About this task: Since the pictures are not wanted, retype the listing below exactly and without them.

Working data:

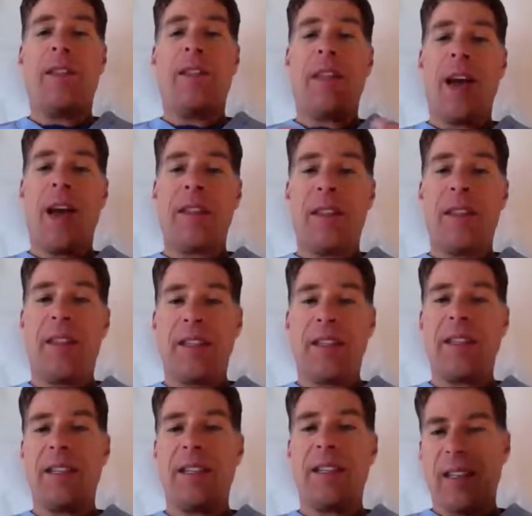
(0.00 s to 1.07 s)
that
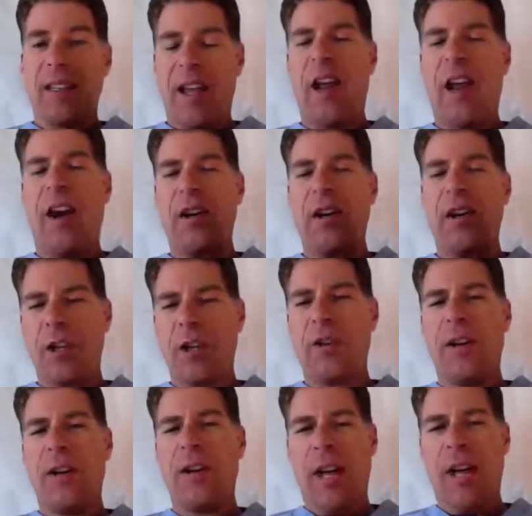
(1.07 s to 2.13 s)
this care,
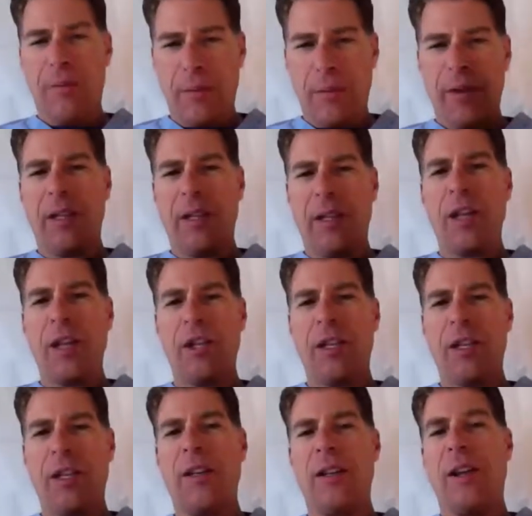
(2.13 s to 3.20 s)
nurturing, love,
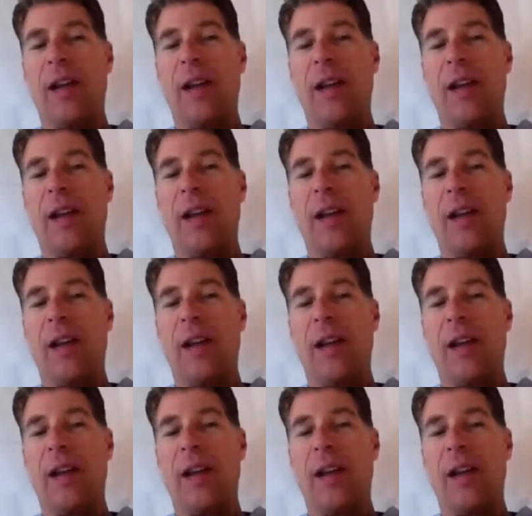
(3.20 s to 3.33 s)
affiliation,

Completed exercise:
(0.00 s to 1.07 s)
that
(1.07 s to 2.13 s)
this care,
(2.13 s to 3.20 s)
nurturing, love,
(3.20 s to 3.33 s)
affiliation,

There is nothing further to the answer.